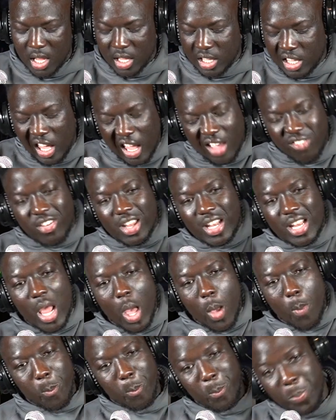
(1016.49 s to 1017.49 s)

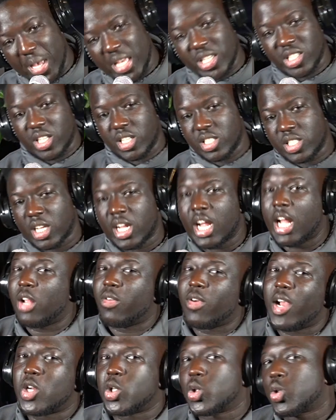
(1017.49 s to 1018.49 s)
to
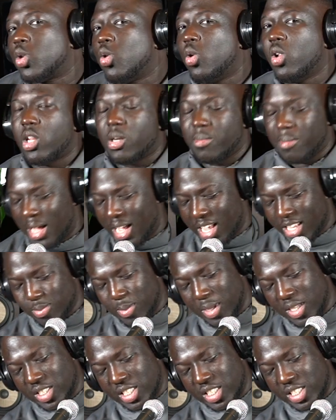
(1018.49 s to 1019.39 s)
Colorado School of the Mines, man.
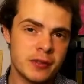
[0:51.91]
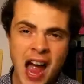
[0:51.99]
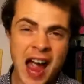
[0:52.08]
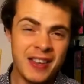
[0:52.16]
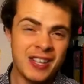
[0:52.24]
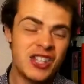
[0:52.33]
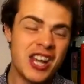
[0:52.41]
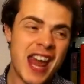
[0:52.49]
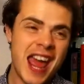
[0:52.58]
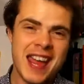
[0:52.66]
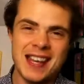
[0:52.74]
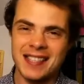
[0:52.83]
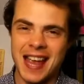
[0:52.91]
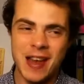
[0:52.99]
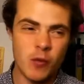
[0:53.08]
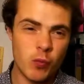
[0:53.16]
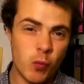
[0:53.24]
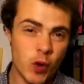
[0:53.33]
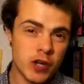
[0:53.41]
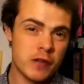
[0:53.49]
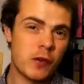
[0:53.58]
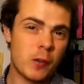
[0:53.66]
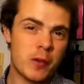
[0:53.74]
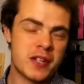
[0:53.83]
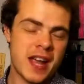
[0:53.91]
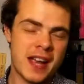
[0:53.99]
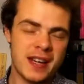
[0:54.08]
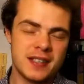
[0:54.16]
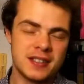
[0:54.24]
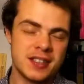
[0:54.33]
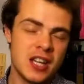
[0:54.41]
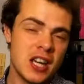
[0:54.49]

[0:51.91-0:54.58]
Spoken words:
I think Jane Eyre is a wonderful protagonist.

* * * * * * * * *

Repeat each of the records exactly as written, except for the pictures, which are to be left out.

(1016.49 s to 1017.49 s)

(1017.49 s to 1018.49 s)
to
(1018.49 s to 1019.39 s)
Colorado School of the Mines, man.
[0:51.91]
[0:51.99]
[0:52.08]
[0:52.16]
[0:52.24]
[0:52.33]
[0:52.41]
[0:52.49]
[0:52.58]
[0:52.66]
[0:52.74]
[0:52.83]
[0:52.91]
[0:52.99]
[0:53.08]
[0:53.16]
[0:53.24]
[0:53.33]
[0:53.41]
[0:53.49]
[0:53.58]
[0:53.66]
[0:53.74]
[0:53.83]
[0:53.91]
[0:53.99]
[0:54.08]
[0:54.16]
[0:54.24]
[0:54.33]
[0:54.41]
[0:54.49]

[0:51.91-0:54.58]
Spoken words:
I think Jane Eyre is a wonderful protagonist.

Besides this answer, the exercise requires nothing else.